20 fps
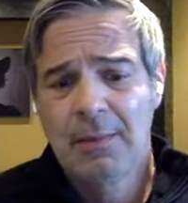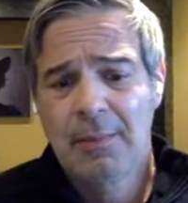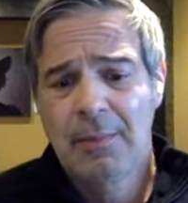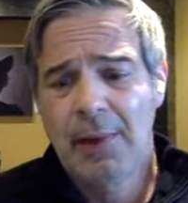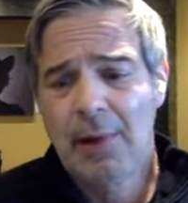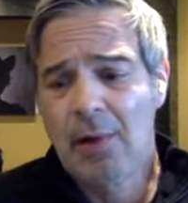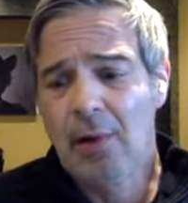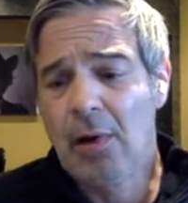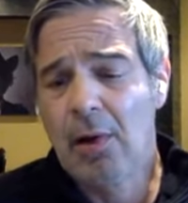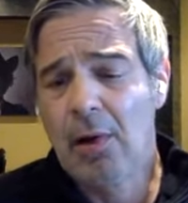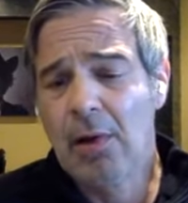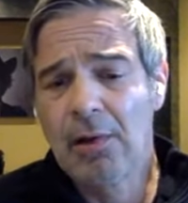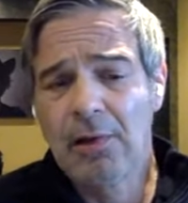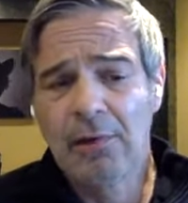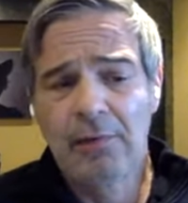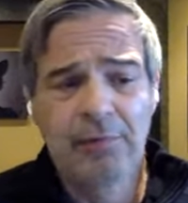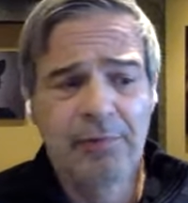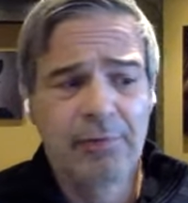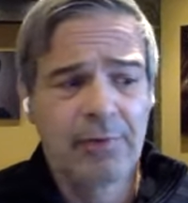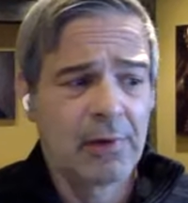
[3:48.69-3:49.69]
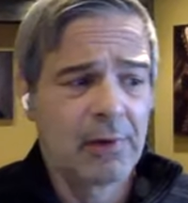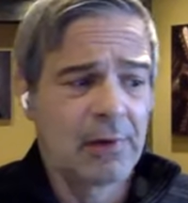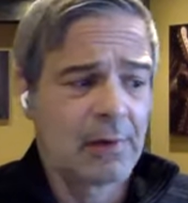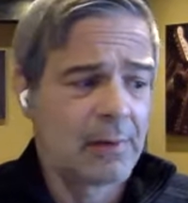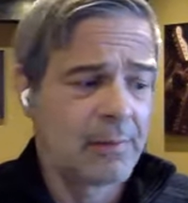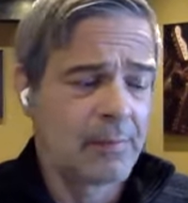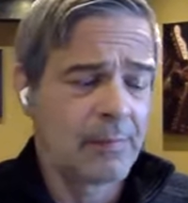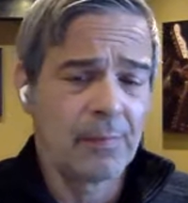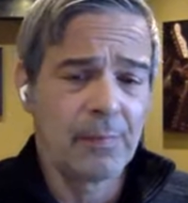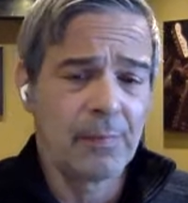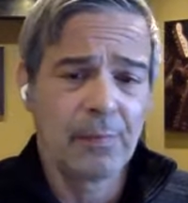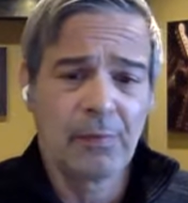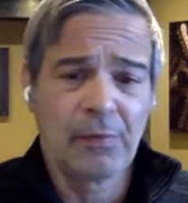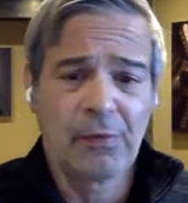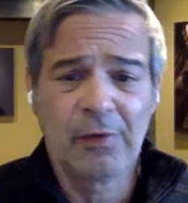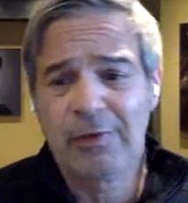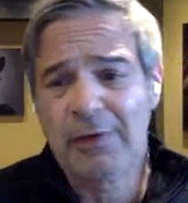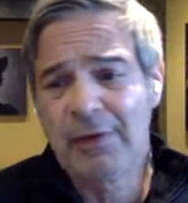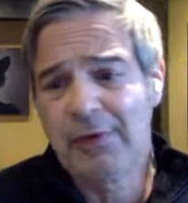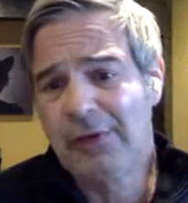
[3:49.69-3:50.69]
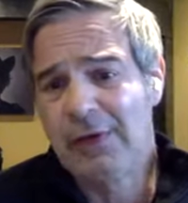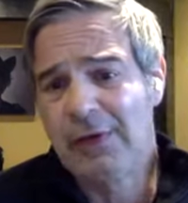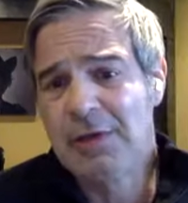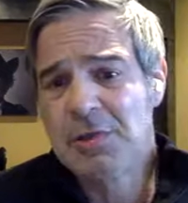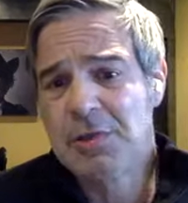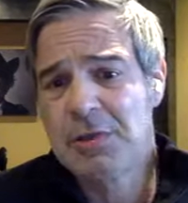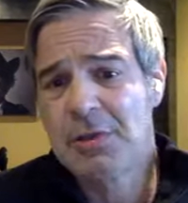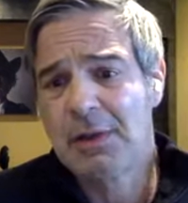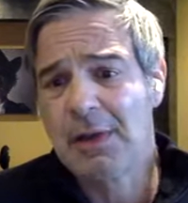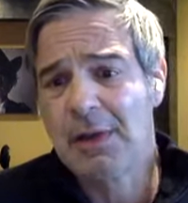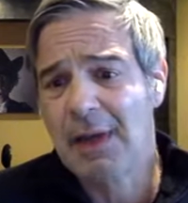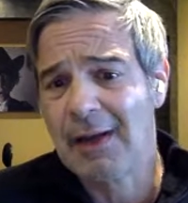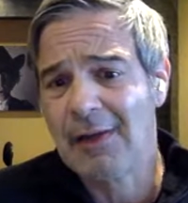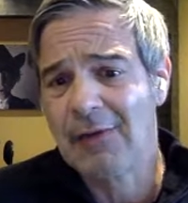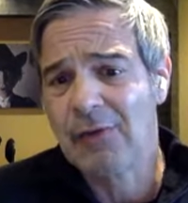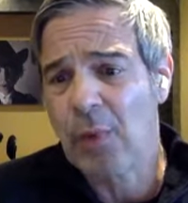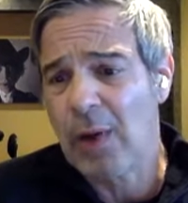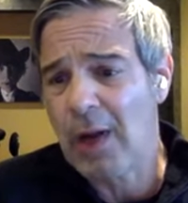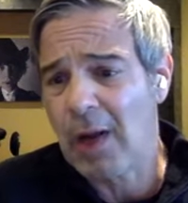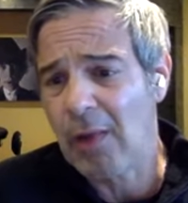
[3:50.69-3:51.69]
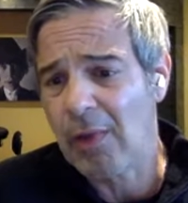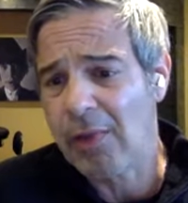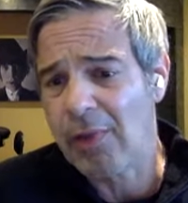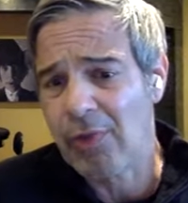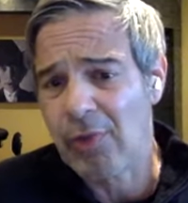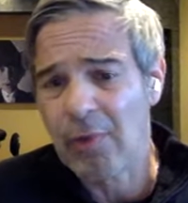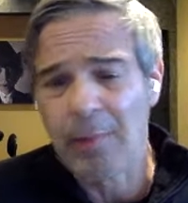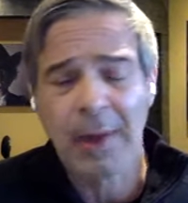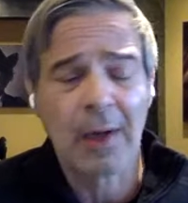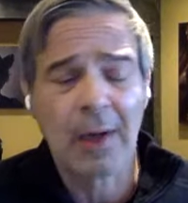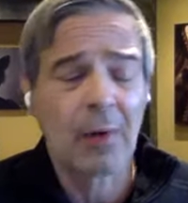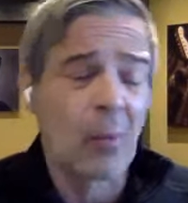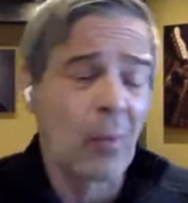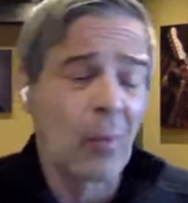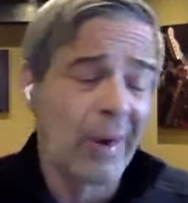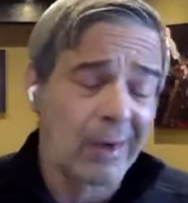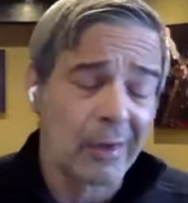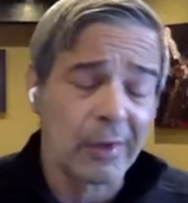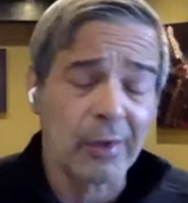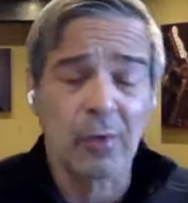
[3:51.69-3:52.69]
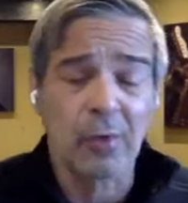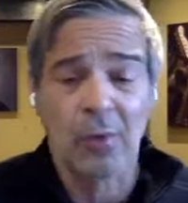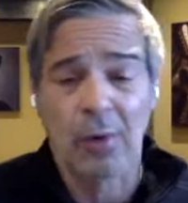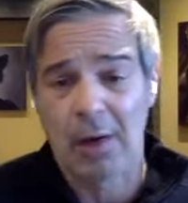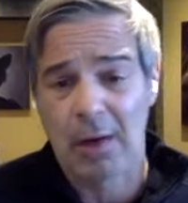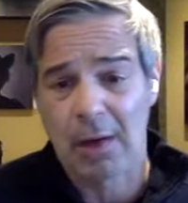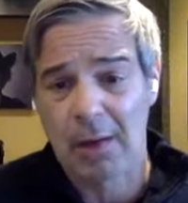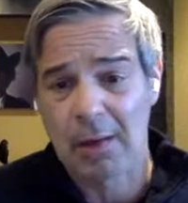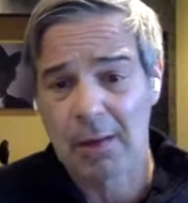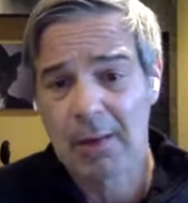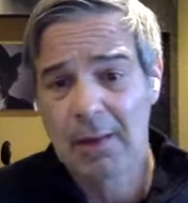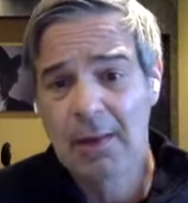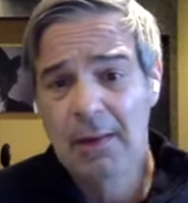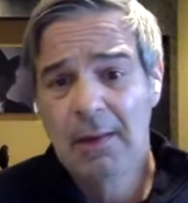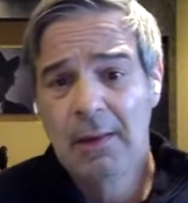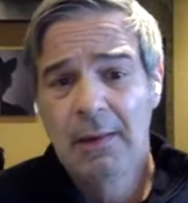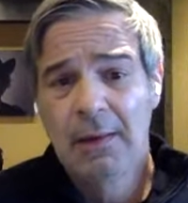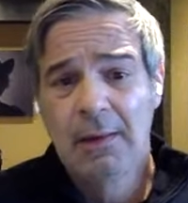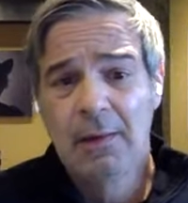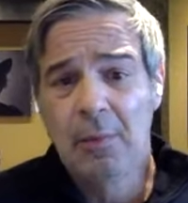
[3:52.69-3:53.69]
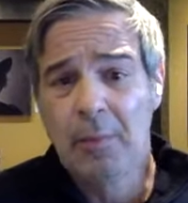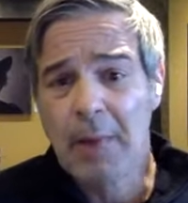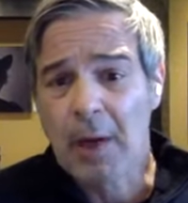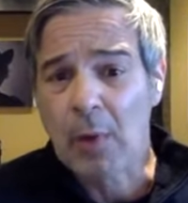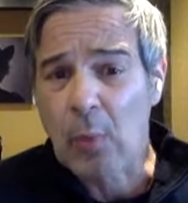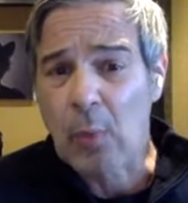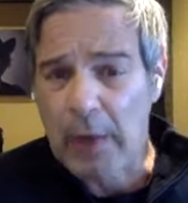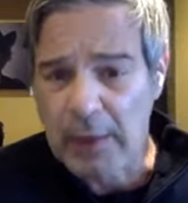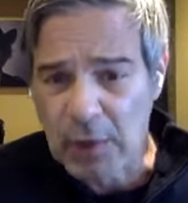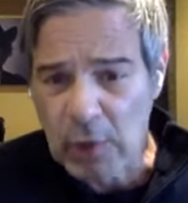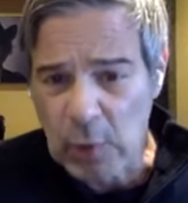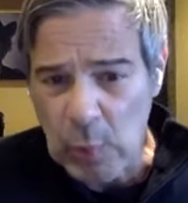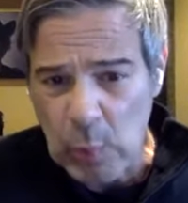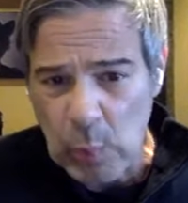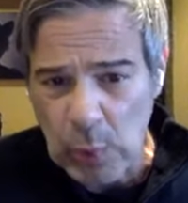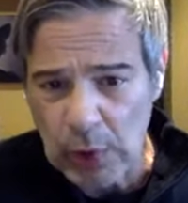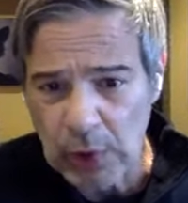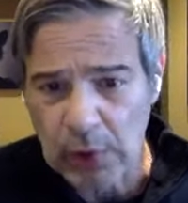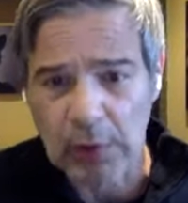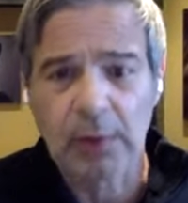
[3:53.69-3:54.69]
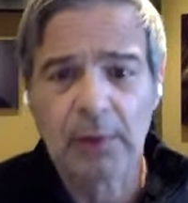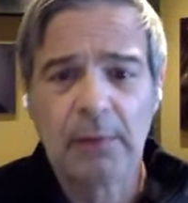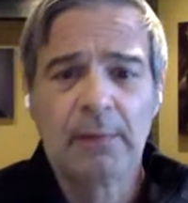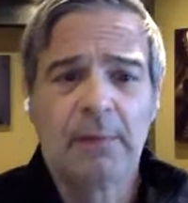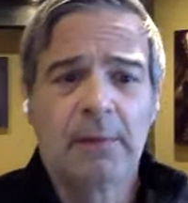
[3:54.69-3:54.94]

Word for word: by all of um, civilization as wealth, no matter where you are, no matter when you were.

---+---

Would you return all the data exactly as given, minus the pictures?

20 fps
[3:48.69-3:49.69]
[3:49.69-3:50.69]
[3:50.69-3:51.69]
[3:51.69-3:52.69]
[3:52.69-3:53.69]
[3:53.69-3:54.69]
[3:54.69-3:54.94]

Word for word: by all of um, civilization as wealth, no matter where you are, no matter when you were.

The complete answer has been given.